Buyers' guide: MPS advice

Advice for outsourcing and implementing managed printer services contracts

Burnside War Memorial Hospital chose a Kyocera Mita managed print services solution.

Burnside War Memorial Hospital chose a Kyocera Mita managed print services solution.

“A fundamental shift has occurred, however, in the way MPS is perceived in the market,” Naryan says. “It's no longer about services that you buy bundled with hardware; it’s hardware that comes bundled as a services offering. It is a cost management solution, that is able to provide a predictable OpEx (operational expenditure) model for the end user.”

A managed print service enables the company to replace existing printers with a view to implement a more controlled system which provides granular reporting, down to who printed what, when and how much colour they used. Assumptions of control aside, though, the end result is, ideally, a highly managed printing environment where the waste is cut out.

While some analysts suggest companies with at least 100 employees should consider adopting MPS, others find a low-level managed service can make improvements in any organisation albeit in different orders of magnitude. The ultimate benefits of a managed service will ultimately change based on how extensive the implementation and the size of the contract.

(Managed print customers stick with the basics)

Some may prefer to see it as a loss of management and subsequently responsibility over printing within the organisation, but others will naturally be wont to forgo the full “valet” service in favour of a slightly managed approach. For Ben Knappstein of Burnside War Memorial Hospital, the ability to implement device-agnostic print monitoring software allowed him to scale a roll out of Kyocera Mita printers while looking to gradually implement printing restrictions as he saw fit, even past the length of his current contract.

“We’re trying to achieve a further 10 per cent [reduction] in printing over the next 12 months and we’ve put some restrictions in place to achieve that and so far it’s looking pretty good,” he says. “Printing is now visible to each user; there’s a little widget that sits on each user’s computer that shows their print usage so they can monitor it and we have set up pop-up alerts when users attempt to print a job either in colour or simplex mode. They can override those alerts obviously, but there is now an end user focus on responsible printing and printing costs.”

Vendors are seemingly more than happy to implement an open, rather than closed, system based entirely around their portfolio of products. Rivals HP and Canon even have a long-standing relationship in the space which sees products from both companies offered to customers along with managed services. It is ultimately about fitting service to device to reach optimal efficiencies, and of course, to outsource those aspects that aren’t particularly appealing to IT staff.

Warming up

If there’s one piece of advice successful MPS customers have for those looking to get into the game, it’s around preparation and planning.

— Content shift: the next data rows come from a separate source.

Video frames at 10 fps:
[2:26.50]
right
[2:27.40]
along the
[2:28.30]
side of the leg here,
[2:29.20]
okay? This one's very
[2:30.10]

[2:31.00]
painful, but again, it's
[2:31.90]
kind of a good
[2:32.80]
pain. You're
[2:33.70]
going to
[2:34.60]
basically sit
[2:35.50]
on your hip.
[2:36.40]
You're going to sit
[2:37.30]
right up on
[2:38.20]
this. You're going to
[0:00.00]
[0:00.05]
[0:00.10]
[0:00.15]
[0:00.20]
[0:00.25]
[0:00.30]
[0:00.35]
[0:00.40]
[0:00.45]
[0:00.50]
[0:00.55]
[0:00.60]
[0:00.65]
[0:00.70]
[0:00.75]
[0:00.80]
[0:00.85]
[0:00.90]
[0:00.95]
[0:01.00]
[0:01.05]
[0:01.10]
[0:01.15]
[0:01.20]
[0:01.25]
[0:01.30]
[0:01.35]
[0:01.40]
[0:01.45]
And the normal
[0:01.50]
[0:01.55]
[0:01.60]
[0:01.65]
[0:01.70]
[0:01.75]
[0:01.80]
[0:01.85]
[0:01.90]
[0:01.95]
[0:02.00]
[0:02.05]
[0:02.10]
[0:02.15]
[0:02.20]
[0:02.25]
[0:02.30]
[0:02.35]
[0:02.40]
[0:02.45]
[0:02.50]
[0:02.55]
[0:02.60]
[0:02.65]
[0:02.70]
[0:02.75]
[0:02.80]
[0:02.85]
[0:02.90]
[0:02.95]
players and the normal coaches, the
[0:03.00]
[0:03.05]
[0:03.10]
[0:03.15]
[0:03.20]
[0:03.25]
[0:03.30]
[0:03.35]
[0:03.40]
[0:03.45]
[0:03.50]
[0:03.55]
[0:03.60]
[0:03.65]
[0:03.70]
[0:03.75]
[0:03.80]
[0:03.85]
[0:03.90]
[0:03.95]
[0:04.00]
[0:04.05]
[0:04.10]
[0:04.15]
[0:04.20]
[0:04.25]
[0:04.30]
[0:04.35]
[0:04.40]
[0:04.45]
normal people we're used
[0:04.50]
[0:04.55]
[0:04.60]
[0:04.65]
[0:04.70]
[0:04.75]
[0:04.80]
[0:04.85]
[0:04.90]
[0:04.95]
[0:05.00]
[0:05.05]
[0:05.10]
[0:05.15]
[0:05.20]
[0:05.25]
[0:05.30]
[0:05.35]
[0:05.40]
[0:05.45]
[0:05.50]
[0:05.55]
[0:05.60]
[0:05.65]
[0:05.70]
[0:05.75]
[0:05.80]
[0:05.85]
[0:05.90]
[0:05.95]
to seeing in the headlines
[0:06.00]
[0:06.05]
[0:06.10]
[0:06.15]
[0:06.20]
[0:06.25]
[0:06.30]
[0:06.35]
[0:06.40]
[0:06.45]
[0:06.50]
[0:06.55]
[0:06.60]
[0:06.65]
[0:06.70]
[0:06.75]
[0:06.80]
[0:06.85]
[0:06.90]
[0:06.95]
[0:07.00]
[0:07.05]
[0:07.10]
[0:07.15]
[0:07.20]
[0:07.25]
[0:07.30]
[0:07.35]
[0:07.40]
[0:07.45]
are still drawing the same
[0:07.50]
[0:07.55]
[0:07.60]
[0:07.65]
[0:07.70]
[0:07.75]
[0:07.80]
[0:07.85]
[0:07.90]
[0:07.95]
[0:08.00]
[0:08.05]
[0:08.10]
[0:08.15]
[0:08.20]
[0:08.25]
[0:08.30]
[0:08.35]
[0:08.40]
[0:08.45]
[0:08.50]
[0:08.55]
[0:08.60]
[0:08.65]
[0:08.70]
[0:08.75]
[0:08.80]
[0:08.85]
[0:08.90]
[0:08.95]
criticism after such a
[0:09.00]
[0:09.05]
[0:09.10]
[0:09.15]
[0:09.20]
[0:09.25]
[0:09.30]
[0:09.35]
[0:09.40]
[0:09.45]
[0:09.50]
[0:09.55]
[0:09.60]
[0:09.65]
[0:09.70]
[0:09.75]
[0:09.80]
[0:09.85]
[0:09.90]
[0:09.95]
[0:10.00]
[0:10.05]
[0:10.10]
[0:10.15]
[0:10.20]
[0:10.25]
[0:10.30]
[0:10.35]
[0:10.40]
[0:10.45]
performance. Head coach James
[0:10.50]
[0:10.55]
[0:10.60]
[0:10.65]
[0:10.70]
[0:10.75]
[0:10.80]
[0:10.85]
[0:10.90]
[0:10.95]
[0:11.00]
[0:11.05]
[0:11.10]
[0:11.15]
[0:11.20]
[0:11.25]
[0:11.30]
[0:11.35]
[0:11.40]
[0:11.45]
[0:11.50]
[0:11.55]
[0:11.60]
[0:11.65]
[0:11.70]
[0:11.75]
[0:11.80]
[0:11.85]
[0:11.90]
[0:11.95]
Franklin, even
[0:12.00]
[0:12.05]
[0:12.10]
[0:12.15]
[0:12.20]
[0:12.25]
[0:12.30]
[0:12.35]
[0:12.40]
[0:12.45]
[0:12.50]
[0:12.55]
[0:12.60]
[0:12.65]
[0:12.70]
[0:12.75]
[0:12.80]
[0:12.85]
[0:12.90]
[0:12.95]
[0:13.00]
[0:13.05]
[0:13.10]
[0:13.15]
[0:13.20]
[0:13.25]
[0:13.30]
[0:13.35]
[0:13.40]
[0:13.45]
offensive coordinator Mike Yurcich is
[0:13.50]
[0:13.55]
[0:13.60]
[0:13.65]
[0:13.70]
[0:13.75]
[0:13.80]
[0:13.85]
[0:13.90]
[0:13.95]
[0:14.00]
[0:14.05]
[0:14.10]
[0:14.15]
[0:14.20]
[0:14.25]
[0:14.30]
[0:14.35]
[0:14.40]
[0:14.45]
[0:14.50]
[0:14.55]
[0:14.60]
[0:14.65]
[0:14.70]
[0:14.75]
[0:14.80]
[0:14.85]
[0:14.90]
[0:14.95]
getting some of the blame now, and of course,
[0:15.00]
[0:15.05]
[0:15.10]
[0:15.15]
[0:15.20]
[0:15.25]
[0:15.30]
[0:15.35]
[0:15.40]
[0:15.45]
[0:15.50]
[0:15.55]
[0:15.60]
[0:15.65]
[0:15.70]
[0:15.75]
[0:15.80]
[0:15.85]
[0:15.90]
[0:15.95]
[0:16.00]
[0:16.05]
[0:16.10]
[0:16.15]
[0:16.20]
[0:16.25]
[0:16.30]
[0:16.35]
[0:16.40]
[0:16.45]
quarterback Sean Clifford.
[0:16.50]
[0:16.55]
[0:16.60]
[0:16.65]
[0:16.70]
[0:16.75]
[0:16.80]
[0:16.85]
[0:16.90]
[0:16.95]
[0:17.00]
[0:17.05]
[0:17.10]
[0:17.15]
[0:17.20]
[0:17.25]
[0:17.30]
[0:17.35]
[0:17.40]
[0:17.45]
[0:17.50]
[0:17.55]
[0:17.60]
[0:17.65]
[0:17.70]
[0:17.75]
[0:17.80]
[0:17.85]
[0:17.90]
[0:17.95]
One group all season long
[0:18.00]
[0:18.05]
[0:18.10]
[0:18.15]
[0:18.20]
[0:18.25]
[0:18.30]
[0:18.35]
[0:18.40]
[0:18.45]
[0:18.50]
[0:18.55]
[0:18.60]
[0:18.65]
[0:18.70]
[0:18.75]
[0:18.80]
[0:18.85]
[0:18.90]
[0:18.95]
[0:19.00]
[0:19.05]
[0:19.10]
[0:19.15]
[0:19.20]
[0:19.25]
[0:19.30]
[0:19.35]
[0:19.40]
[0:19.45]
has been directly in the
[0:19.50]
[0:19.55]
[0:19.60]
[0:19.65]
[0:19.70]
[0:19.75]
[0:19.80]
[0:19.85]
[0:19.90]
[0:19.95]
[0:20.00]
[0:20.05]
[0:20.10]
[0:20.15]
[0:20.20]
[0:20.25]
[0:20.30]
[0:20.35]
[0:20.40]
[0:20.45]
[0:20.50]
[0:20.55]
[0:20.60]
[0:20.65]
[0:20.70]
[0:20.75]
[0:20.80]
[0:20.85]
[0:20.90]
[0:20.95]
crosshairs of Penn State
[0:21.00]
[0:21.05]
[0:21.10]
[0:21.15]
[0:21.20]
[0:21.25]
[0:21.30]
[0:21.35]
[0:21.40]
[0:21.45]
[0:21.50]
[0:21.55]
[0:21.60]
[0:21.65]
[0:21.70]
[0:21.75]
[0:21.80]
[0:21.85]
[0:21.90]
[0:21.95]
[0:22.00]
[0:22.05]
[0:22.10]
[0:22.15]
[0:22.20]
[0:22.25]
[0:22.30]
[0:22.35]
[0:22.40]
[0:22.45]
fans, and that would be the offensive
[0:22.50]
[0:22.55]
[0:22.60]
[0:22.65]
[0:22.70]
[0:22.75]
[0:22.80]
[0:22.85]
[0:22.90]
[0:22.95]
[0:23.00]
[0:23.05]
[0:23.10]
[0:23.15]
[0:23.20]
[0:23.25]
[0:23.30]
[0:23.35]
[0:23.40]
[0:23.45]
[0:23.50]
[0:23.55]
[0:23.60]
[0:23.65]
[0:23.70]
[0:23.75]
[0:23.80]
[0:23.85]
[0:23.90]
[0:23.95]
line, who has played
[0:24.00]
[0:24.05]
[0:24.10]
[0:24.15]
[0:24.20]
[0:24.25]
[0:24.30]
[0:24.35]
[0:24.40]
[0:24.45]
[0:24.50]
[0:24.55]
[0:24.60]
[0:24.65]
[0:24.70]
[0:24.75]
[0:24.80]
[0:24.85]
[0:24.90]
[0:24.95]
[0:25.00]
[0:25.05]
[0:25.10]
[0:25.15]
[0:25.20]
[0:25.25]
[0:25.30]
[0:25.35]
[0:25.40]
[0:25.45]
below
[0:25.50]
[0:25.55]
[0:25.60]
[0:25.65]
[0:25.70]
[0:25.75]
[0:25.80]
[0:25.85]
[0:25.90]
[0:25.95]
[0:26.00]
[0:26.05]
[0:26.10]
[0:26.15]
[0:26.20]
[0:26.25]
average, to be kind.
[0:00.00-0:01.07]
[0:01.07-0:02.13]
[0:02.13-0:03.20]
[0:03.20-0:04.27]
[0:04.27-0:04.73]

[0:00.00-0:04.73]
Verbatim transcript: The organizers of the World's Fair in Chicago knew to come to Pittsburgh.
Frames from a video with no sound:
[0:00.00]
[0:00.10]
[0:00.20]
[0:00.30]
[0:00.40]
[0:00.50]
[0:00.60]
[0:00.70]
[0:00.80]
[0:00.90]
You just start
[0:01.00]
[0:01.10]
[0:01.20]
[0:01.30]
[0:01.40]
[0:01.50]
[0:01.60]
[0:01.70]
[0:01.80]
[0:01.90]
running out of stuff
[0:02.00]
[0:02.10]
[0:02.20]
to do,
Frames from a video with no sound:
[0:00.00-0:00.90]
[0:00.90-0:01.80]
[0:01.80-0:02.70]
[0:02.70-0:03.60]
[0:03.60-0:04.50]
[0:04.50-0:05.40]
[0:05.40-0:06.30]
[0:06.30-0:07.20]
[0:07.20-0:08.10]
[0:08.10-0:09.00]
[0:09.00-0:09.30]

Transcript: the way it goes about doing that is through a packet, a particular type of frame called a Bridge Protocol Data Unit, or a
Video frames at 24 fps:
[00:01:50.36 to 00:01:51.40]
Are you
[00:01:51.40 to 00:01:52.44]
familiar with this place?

“We had the planning, time and the development of the contract and statement of works so both parties clearly knew what they were supposed to do and if something was grey there was a process to ‘un-grey it’, and that made it a pleasure to work on,” Allens Arthur Robinson’s McGrath says.

The lack of preparation, however, can lead to unforeseen problems, and unaccounted-for increases in rollout time.

“It wasn’t until we were about 80 per cent through our process that we realised we were gong to have a problem,” says John Gilmore, project team lead of shared services at Western Australian roadside assistance and insurance group, RAC.

It's no longer about services that you buy bundled with hardware; it’s hardware that comes bundled as a services offering.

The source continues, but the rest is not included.